· Befriend folic acid. While it will not increase your fertility, when trying to get pregnant, it is important to increase folic acid to 400mcg a day to help prevent neural tube defects such as Spina Bifida, which often develops within the first month of conception before you may know you are pregnant. Food sources of folic acid include dark, leafy green vegetables and fortified grains. Many women add a supplement when approved by their physician.

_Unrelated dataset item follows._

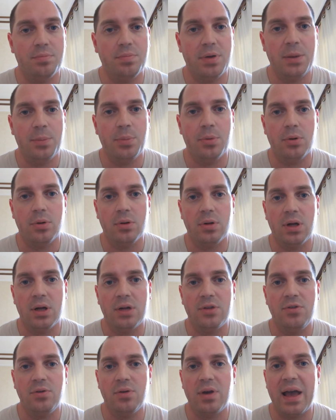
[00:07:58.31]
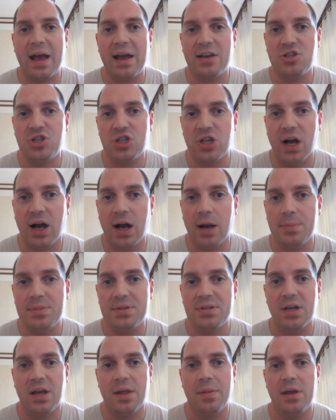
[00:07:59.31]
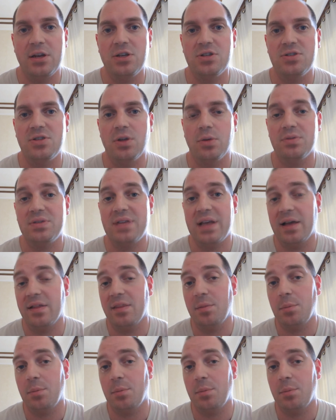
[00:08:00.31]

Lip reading: People do cash jobs and they just don't tell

· Research the “Fertility Diet.” Published by a team of Harvard researchers in 2007, researchers found that women with ovulatory infertility who followed this eating plan had a 66 percent lower risk of ovulatory infertility and a 27 percent reduced risk of infertility from other causes than women who didn’t follow the diet closely.
Women following the “fertility diet” chose, less trans fat and more monounsaturated fat (like avocados and olive oil), less animal protein and more vegetable protein, more high-fiber, low-glycemic carbohydrates (like whole grains), more vegetarian sources of iron and fewer meat sources, multivitamins and high-fat dairy instead of low-fat dairy.
In general, eating more vegetables, swapping healthy monounsaturated fats for saturated and trans fats, making at least half your grains whole and getting enough calcium-rich foods — like dairy — will help you meet nutrient needs and promote a healthy weight.
Men-specific diet adjustment:
One-third of the cases of infertility are related to the male partner. Some common causes of sperm-related infertility are low sperm count, slow-moving sperm, abnormal shape and size of sperm and problems with semen. Diet and lifestyle choices can affect the health of a man’s sperm.
Eating for fertility:
· Get your fruits and vegetables. Color your plate with at least 2 1/2 cups of vegetables and two cups of fruit: leafy greens, purple and yellow vegetables, apples, oranges, kiwi, blueberries and melon.